Aim of the task:
The listing below should be printed again word for word, without any images.

Extracted entries:

....

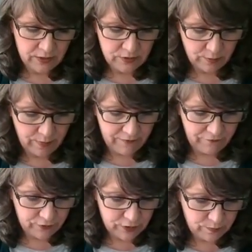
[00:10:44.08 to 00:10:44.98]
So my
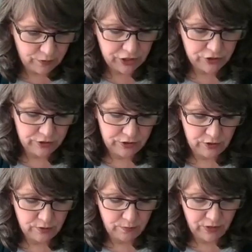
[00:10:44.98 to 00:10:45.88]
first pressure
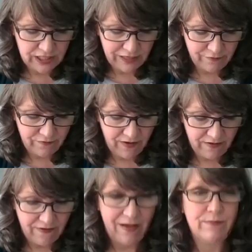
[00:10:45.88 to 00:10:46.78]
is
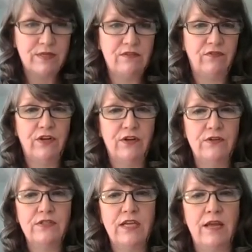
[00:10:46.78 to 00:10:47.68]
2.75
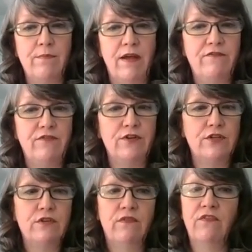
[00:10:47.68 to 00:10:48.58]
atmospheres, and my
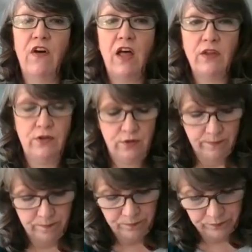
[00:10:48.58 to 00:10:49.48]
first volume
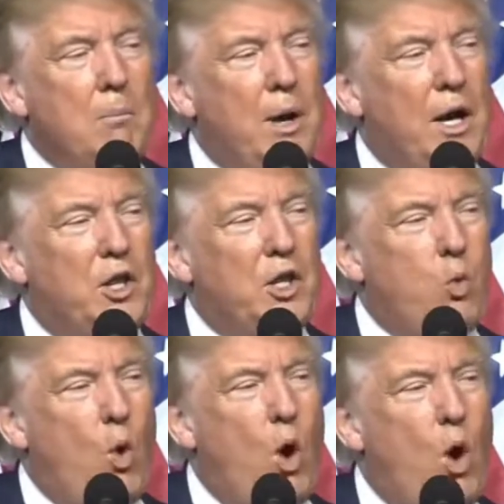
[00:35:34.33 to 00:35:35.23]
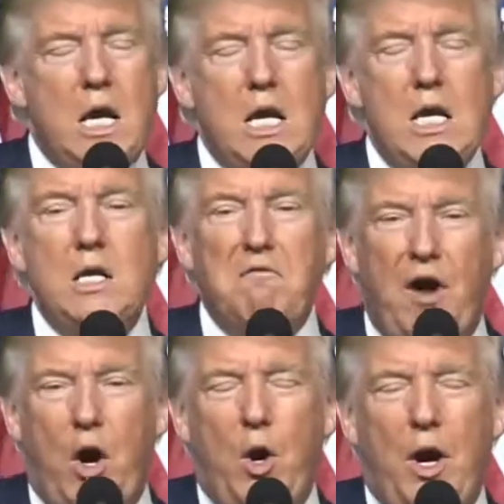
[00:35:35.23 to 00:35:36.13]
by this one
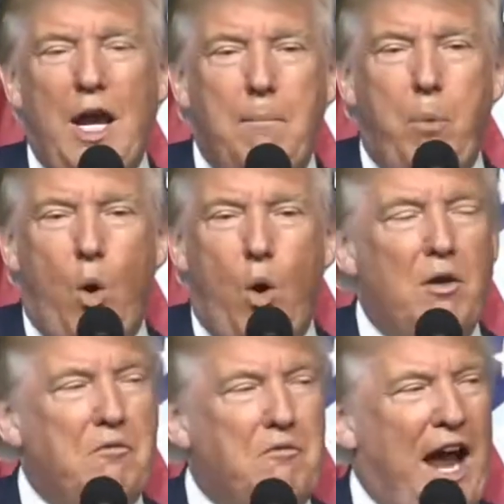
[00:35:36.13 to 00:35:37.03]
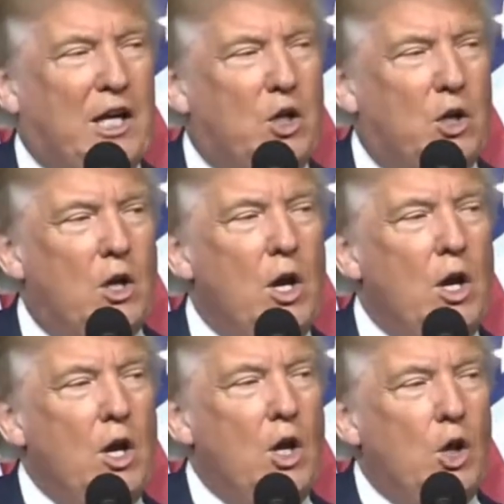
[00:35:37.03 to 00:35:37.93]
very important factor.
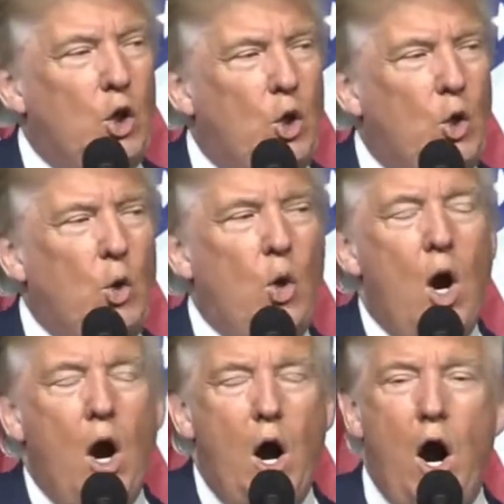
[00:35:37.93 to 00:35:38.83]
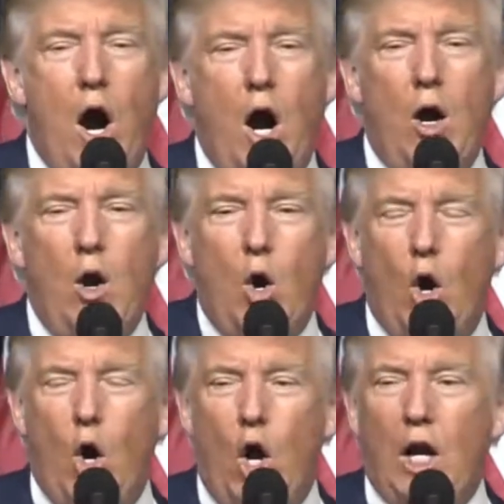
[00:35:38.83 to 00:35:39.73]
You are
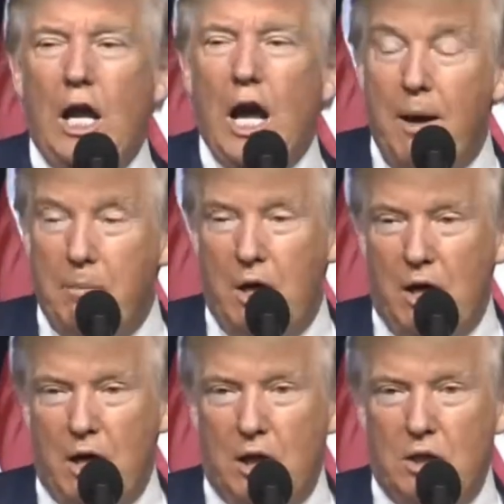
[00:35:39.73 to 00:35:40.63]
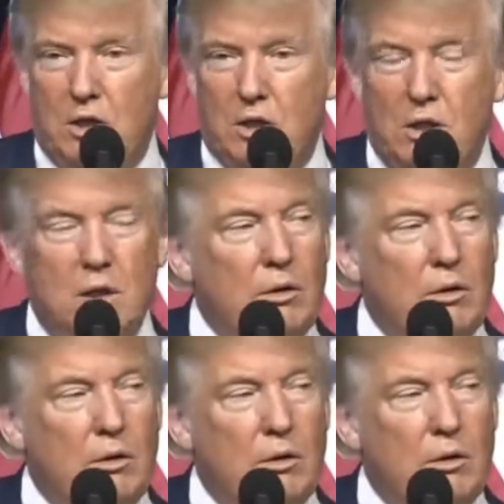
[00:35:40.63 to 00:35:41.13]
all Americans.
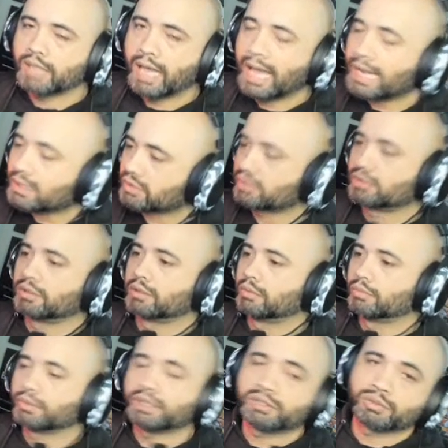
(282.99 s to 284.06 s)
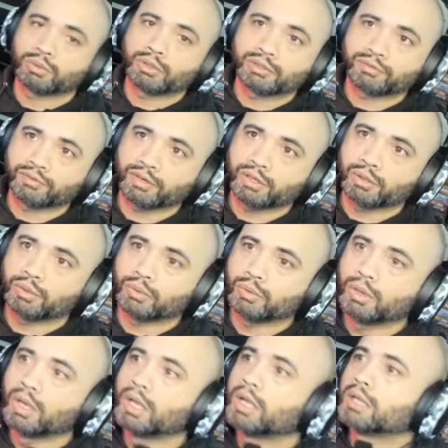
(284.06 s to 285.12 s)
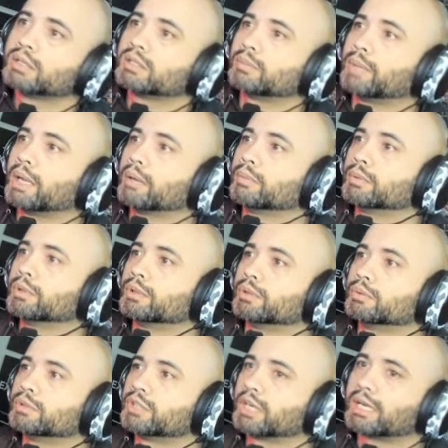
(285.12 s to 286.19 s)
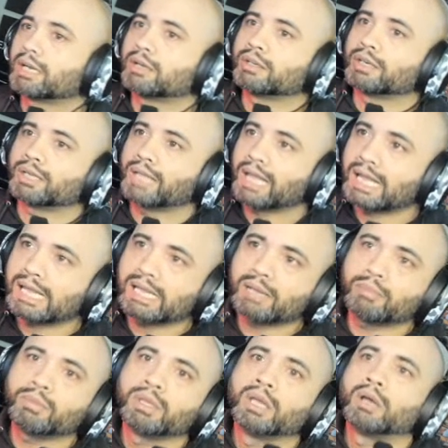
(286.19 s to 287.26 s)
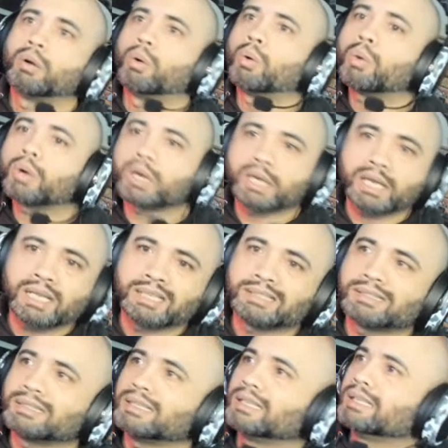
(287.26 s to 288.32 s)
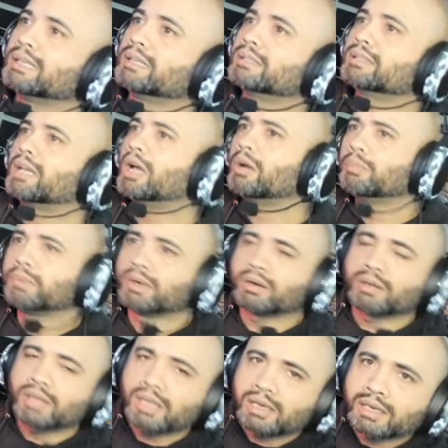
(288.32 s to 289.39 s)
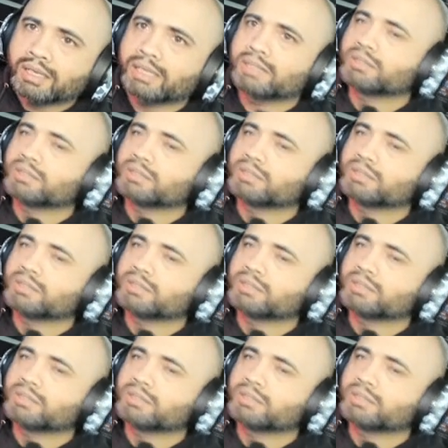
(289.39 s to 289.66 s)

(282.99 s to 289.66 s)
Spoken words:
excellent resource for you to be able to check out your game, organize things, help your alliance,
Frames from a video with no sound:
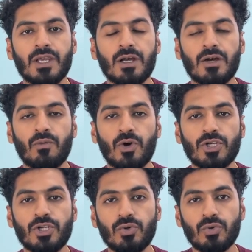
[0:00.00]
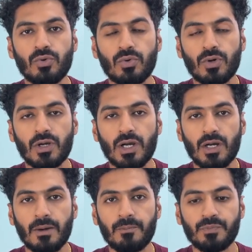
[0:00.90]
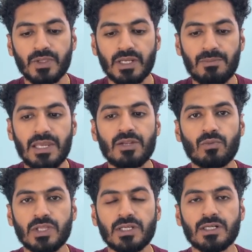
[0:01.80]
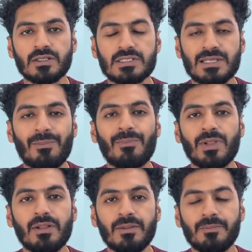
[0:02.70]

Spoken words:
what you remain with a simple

....

Answer for this exercise:
[00:10:44.08 to 00:10:44.98]
So my
[00:10:44.98 to 00:10:45.88]
first pressure
[00:10:45.88 to 00:10:46.78]
is
[00:10:46.78 to 00:10:47.68]
2.75
[00:10:47.68 to 00:10:48.58]
atmospheres, and my
[00:10:48.58 to 00:10:49.48]
first volume
[00:35:34.33 to 00:35:35.23]
[00:35:35.23 to 00:35:36.13]
by this one
[00:35:36.13 to 00:35:37.03]
[00:35:37.03 to 00:35:37.93]
very important factor.
[00:35:37.93 to 00:35:38.83]
[00:35:38.83 to 00:35:39.73]
You are
[00:35:39.73 to 00:35:40.63]
[00:35:40.63 to 00:35:41.13]
all Americans.
(282.99 s to 284.06 s)
(284.06 s to 285.12 s)
(285.12 s to 286.19 s)
(286.19 s to 287.26 s)
(287.26 s to 288.32 s)
(288.32 s to 289.39 s)
(289.39 s to 289.66 s)

(282.99 s to 289.66 s)
Spoken words:
excellent resource for you to be able to check out your game, organize things, help your alliance,
Frames from a video with no sound:
[0:00.00]
[0:00.90]
[0:01.80]
[0:02.70]

Spoken words:
what you remain with a simple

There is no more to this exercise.